**ABOUT THIS EXERCISE**
The material below is to be copied exactly from the line with "(92.44 s to 93.44 s)" up to and including the line with "[00:00:01.80 to 00:00:02.70]", with nothing else kept and no pictures.

**SUPPLIED DATA**
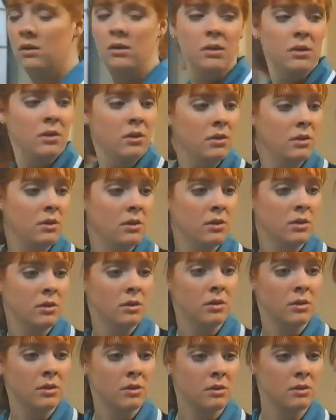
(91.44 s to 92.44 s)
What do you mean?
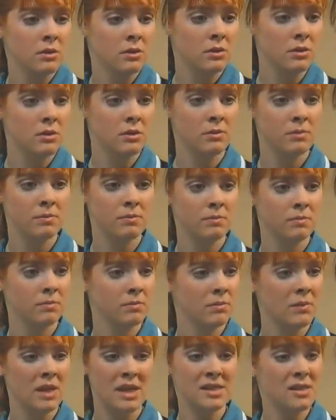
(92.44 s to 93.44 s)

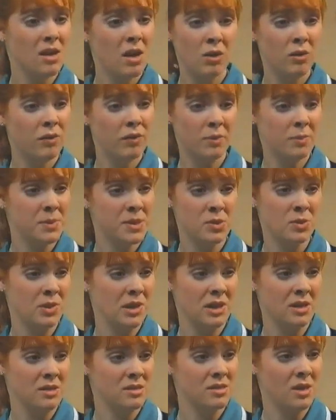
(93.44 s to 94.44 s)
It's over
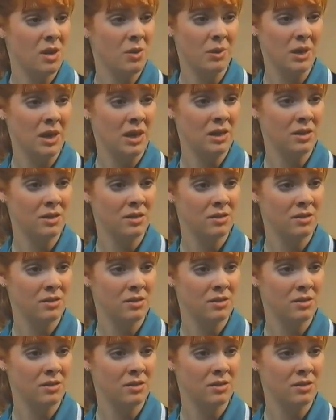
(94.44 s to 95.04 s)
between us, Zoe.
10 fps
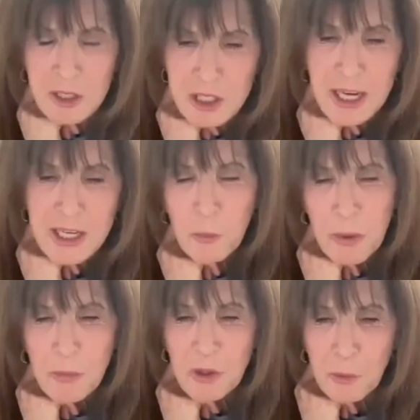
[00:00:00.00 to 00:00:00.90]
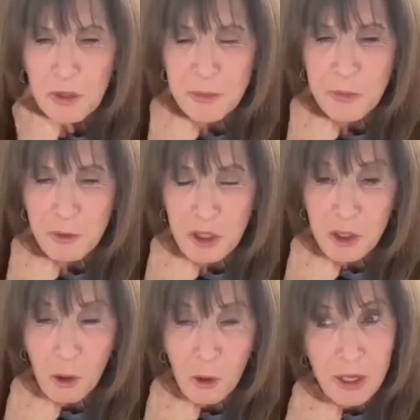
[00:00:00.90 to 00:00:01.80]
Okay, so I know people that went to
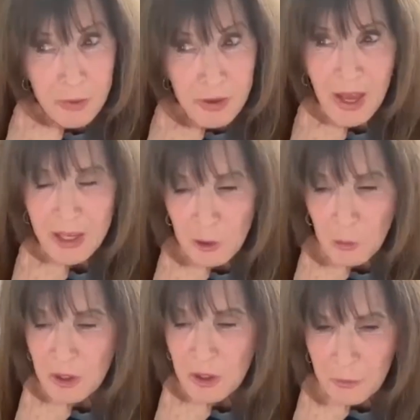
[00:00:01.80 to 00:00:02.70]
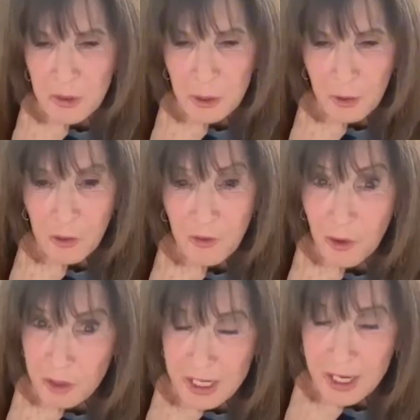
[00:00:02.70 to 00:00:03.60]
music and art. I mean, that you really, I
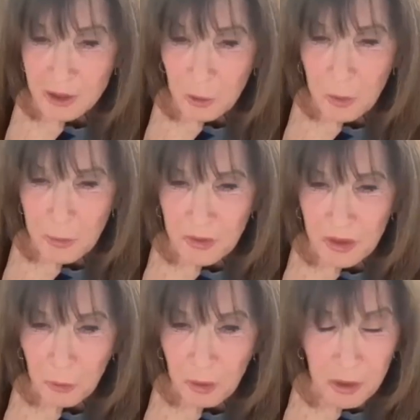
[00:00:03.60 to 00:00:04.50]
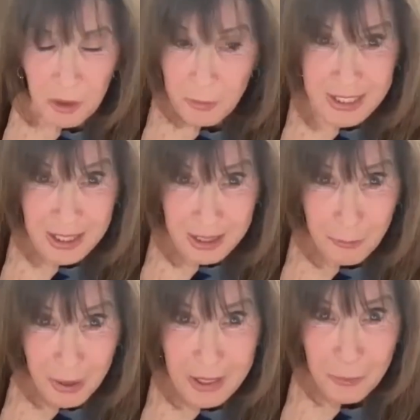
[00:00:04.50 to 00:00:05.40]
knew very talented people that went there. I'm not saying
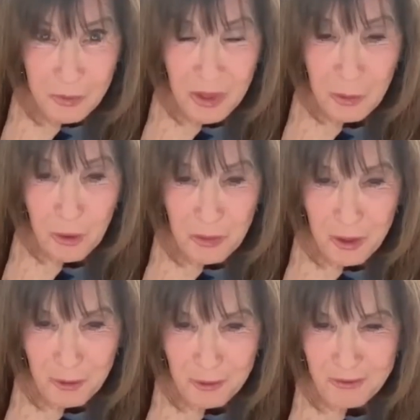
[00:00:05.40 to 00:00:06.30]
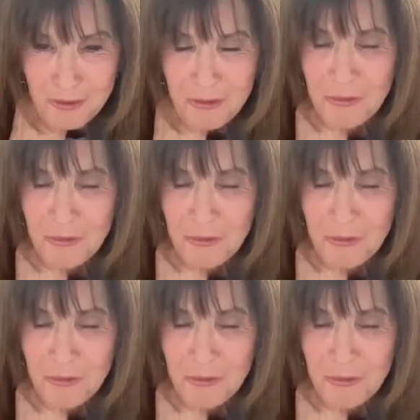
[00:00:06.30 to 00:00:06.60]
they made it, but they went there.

**TASK RESULT**
(92.44 s to 93.44 s)

(93.44 s to 94.44 s)
It's over
(94.44 s to 95.04 s)
between us, Zoe.
10 fps
[00:00:00.00 to 00:00:00.90]
[00:00:00.90 to 00:00:01.80]
Okay, so I know people that went to
[00:00:01.80 to 00:00:02.70]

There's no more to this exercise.